**Data shown**
<<<<

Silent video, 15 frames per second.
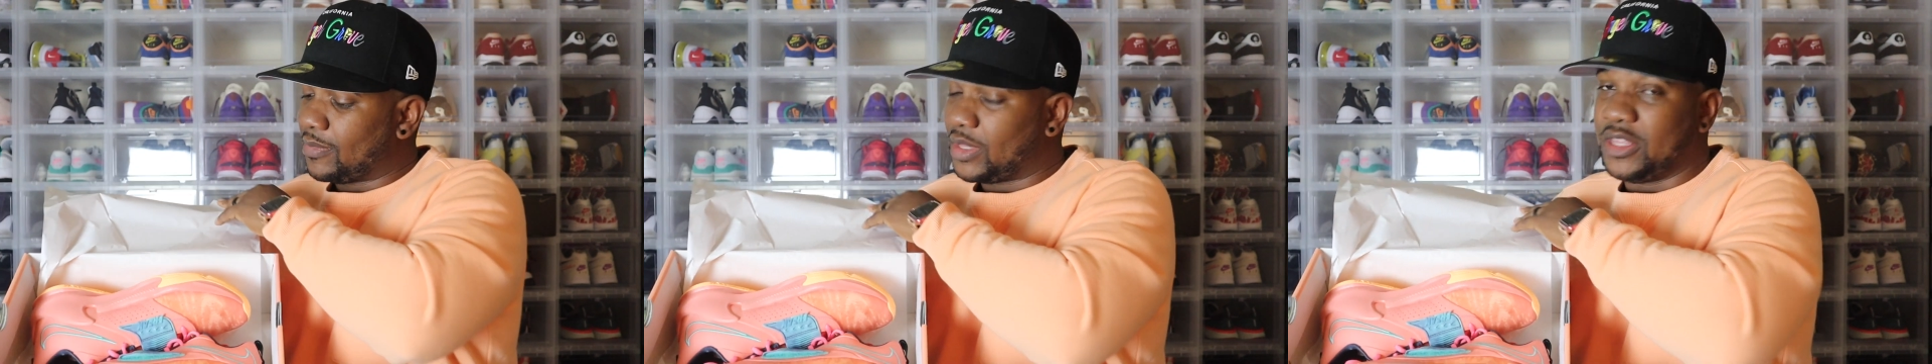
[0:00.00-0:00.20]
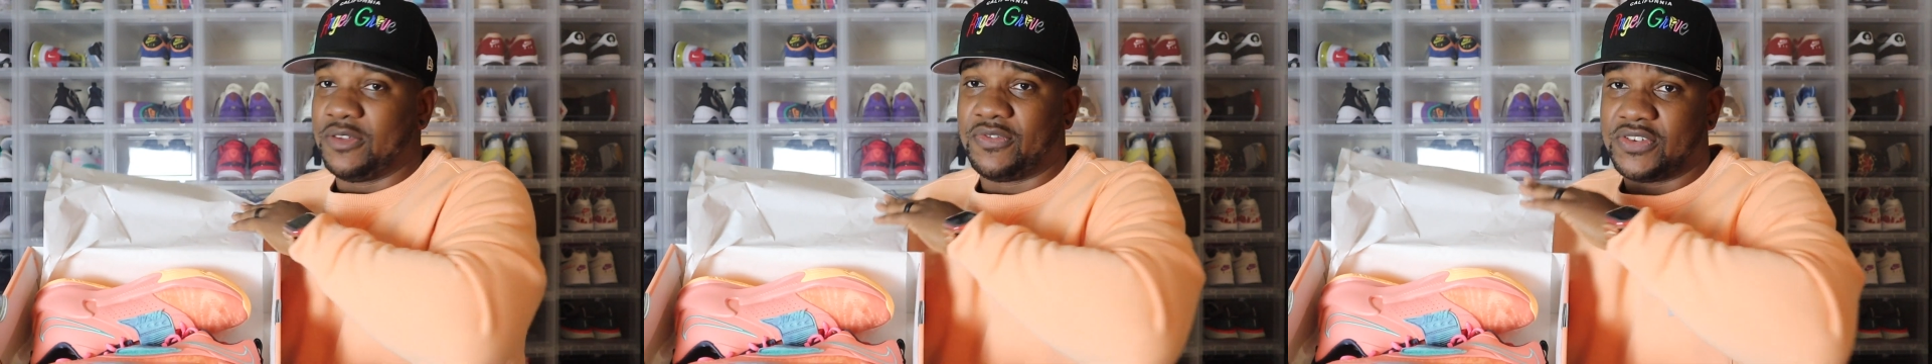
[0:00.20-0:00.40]

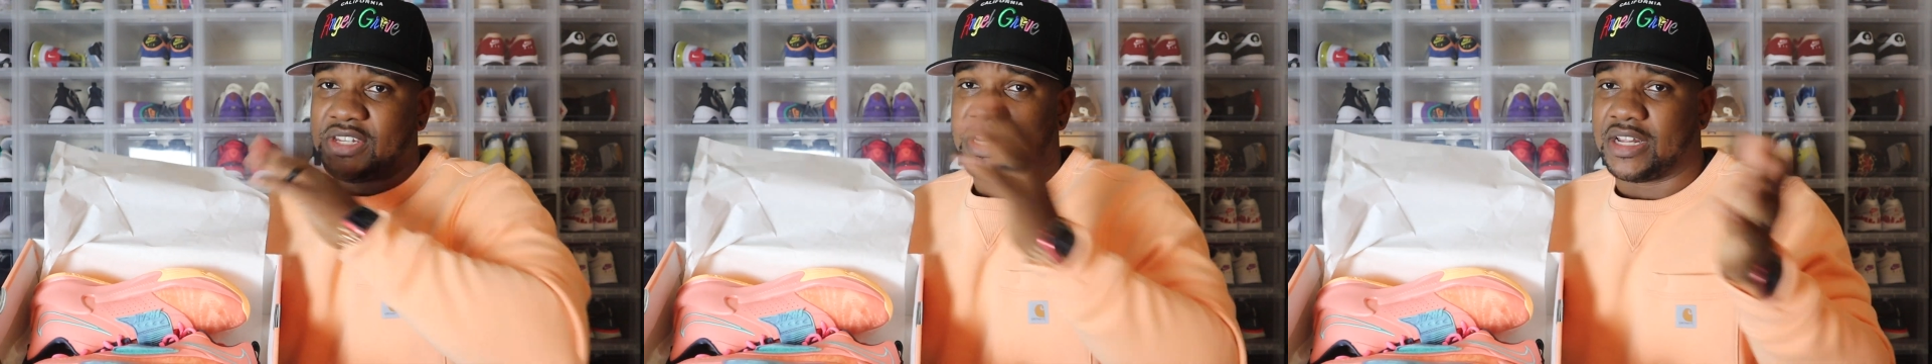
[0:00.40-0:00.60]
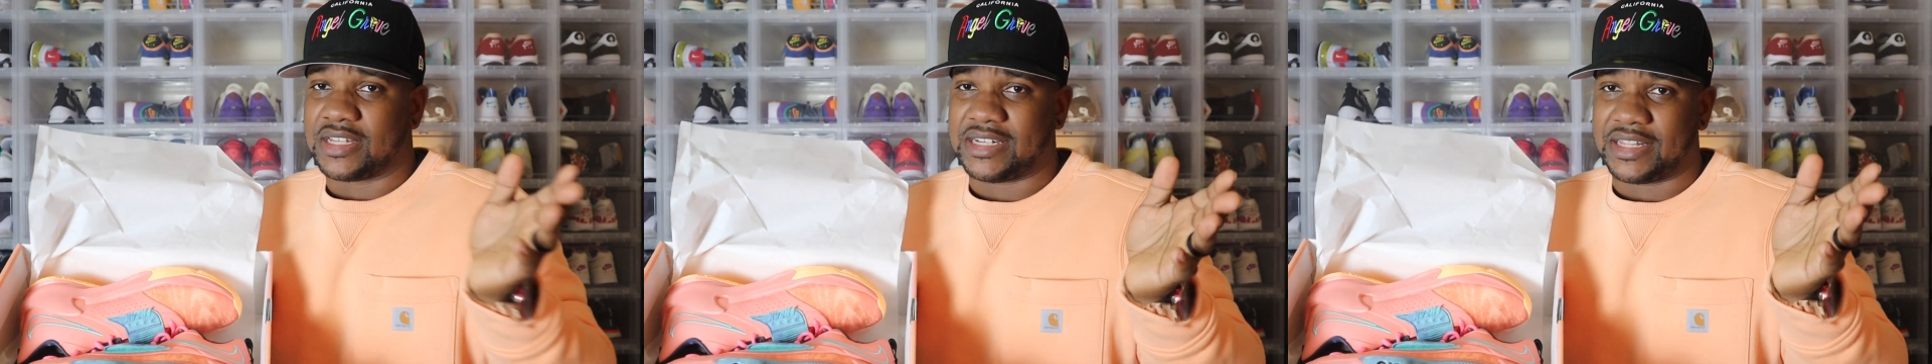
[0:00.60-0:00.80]
You've seen
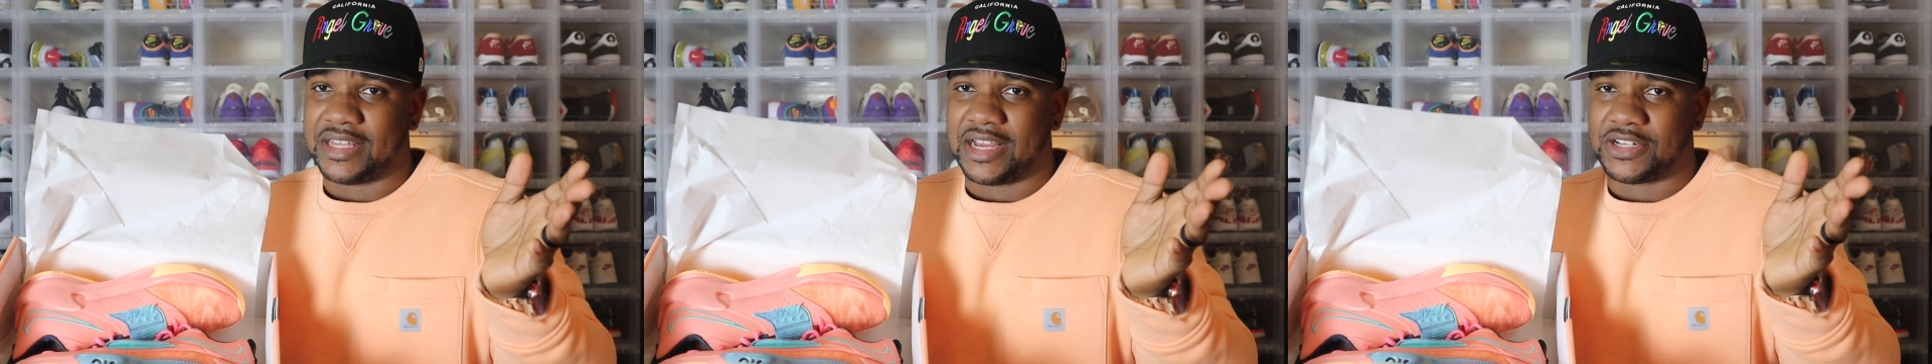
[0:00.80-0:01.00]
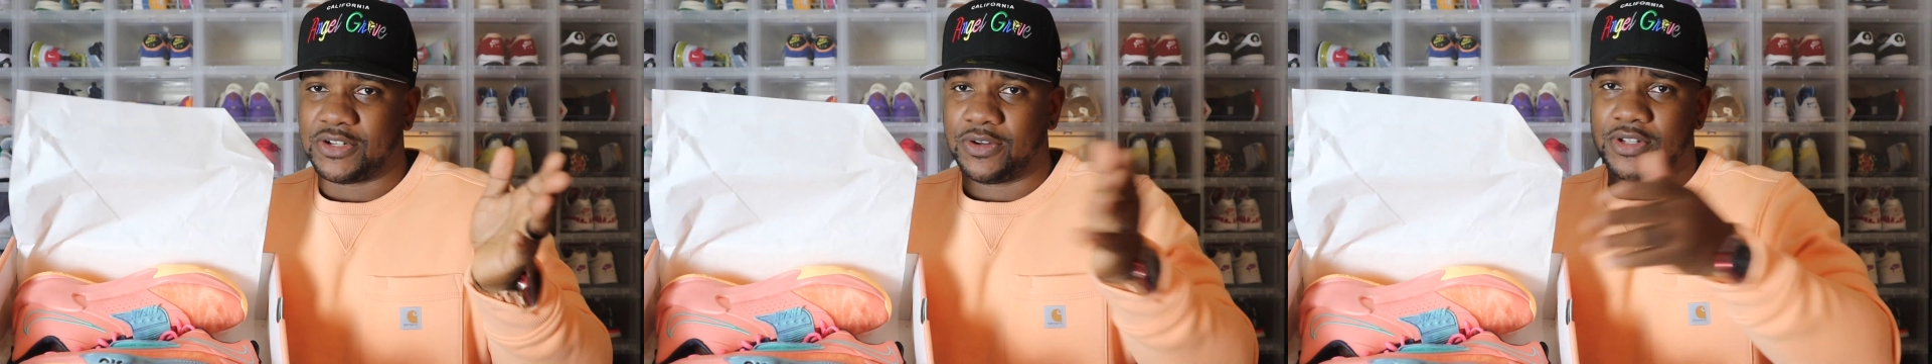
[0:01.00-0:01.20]
it because I think
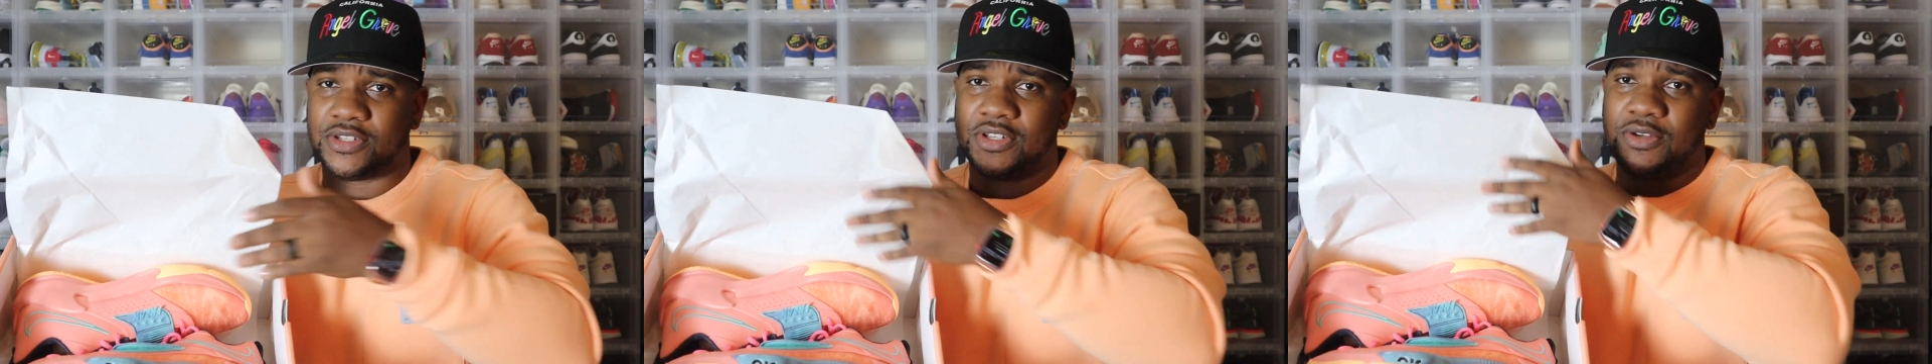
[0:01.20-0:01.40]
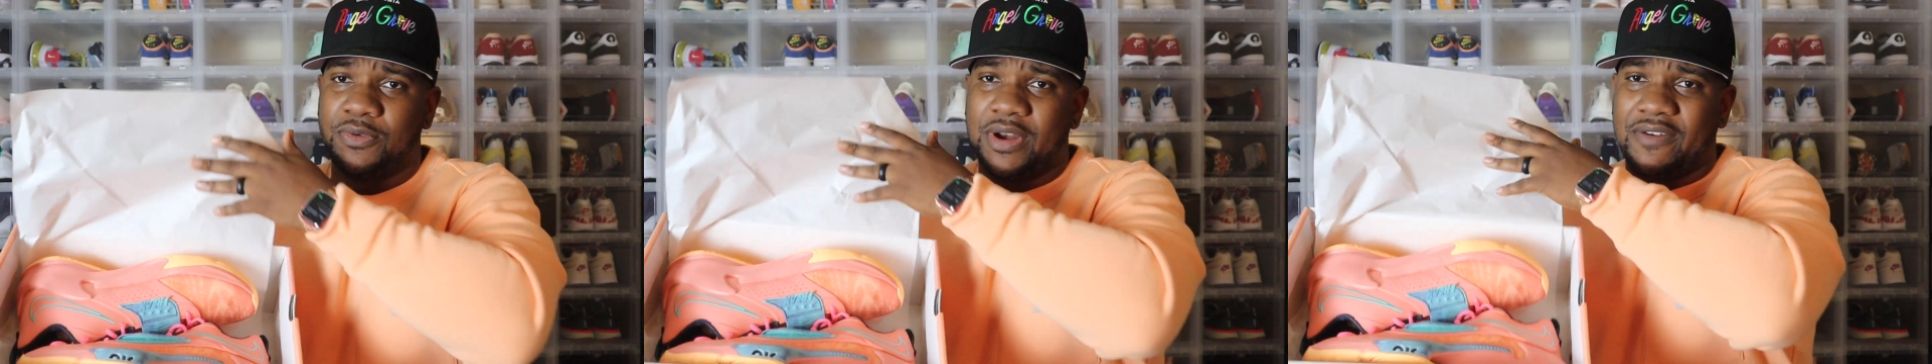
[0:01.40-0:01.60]
I showed it
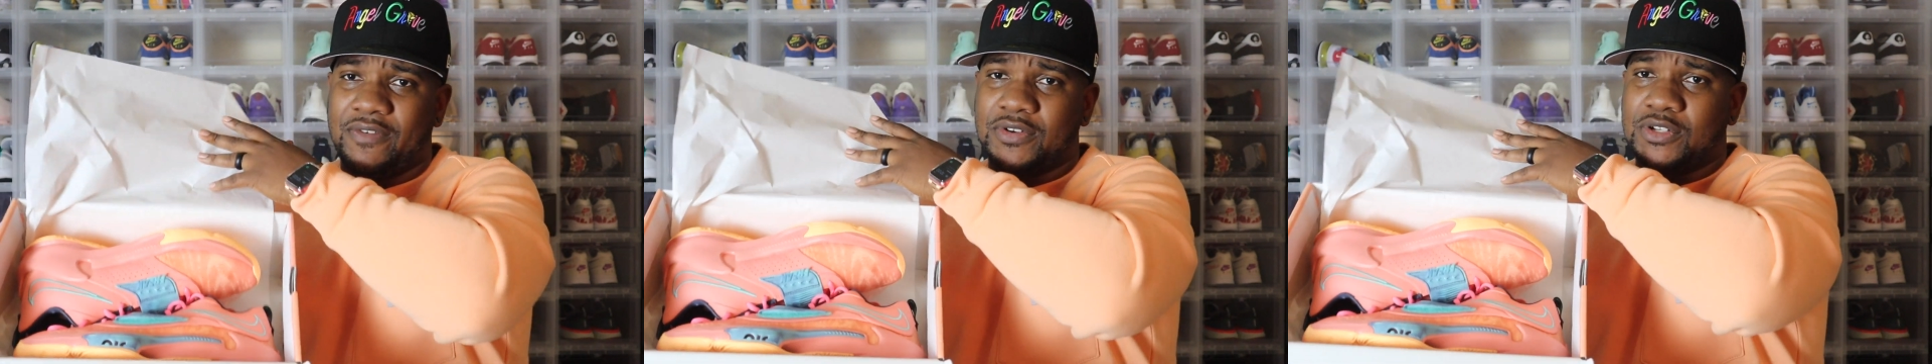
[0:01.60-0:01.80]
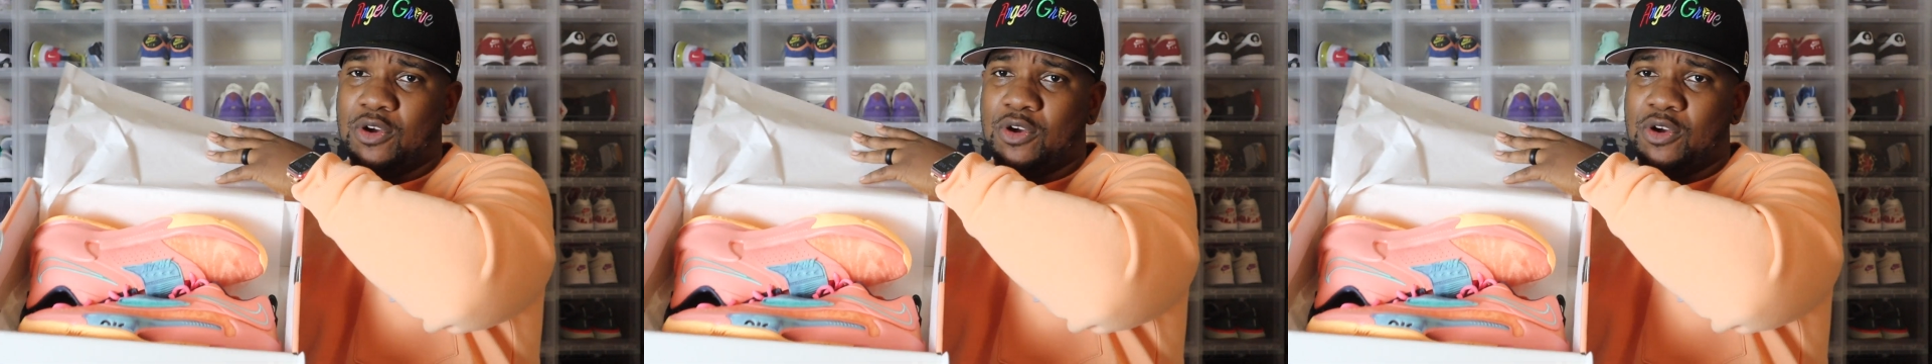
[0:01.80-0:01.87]
to you when I first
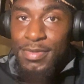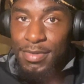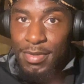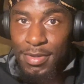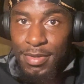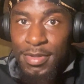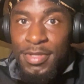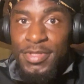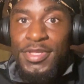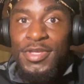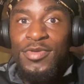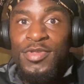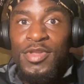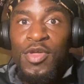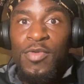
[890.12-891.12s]
to
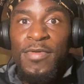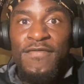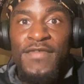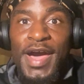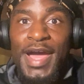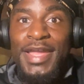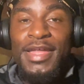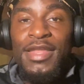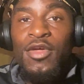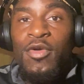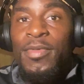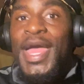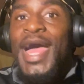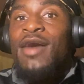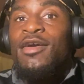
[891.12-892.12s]
use a little bit fire, a little
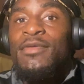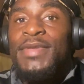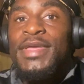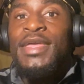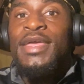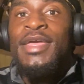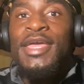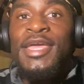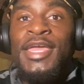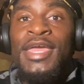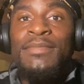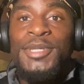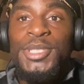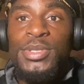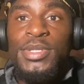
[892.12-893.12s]
bit alchemy, and
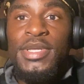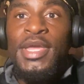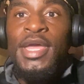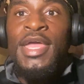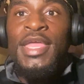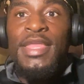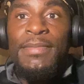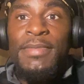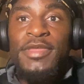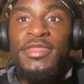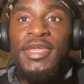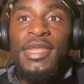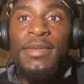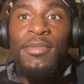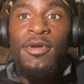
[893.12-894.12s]
chemistry to
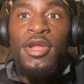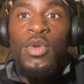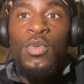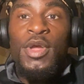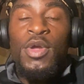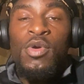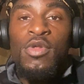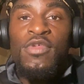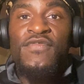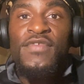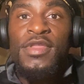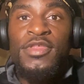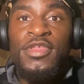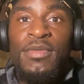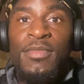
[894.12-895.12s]
basically burn away all those
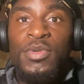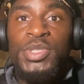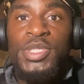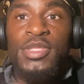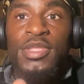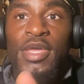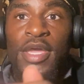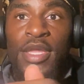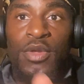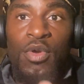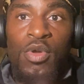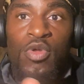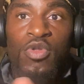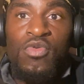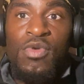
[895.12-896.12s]
feelings and emotions and
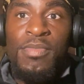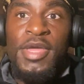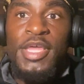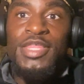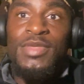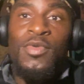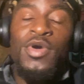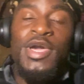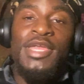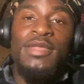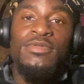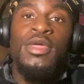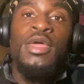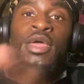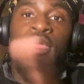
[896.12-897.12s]
all those replaceable
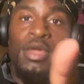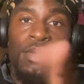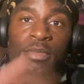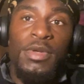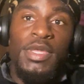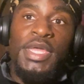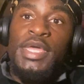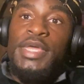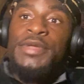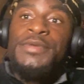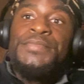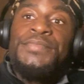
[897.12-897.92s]
items. But yeah.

>>>>

**Exercise**
Images in the records must not be repeated; everything else should be returned exactly.

**Output for this task**
Silent video, 15 frames per second.
[0:00.00-0:00.20]
[0:00.20-0:00.40]

[0:00.40-0:00.60]
[0:00.60-0:00.80]
You've seen
[0:00.80-0:01.00]
[0:01.00-0:01.20]
it because I think
[0:01.20-0:01.40]
[0:01.40-0:01.60]
I showed it
[0:01.60-0:01.80]
[0:01.80-0:01.87]
to you when I first
[890.12-891.12s]
to
[891.12-892.12s]
use a little bit fire, a little
[892.12-893.12s]
bit alchemy, and
[893.12-894.12s]
chemistry to
[894.12-895.12s]
basically burn away all those
[895.12-896.12s]
feelings and emotions and
[896.12-897.12s]
all those replaceable
[897.12-897.92s]
items. But yeah.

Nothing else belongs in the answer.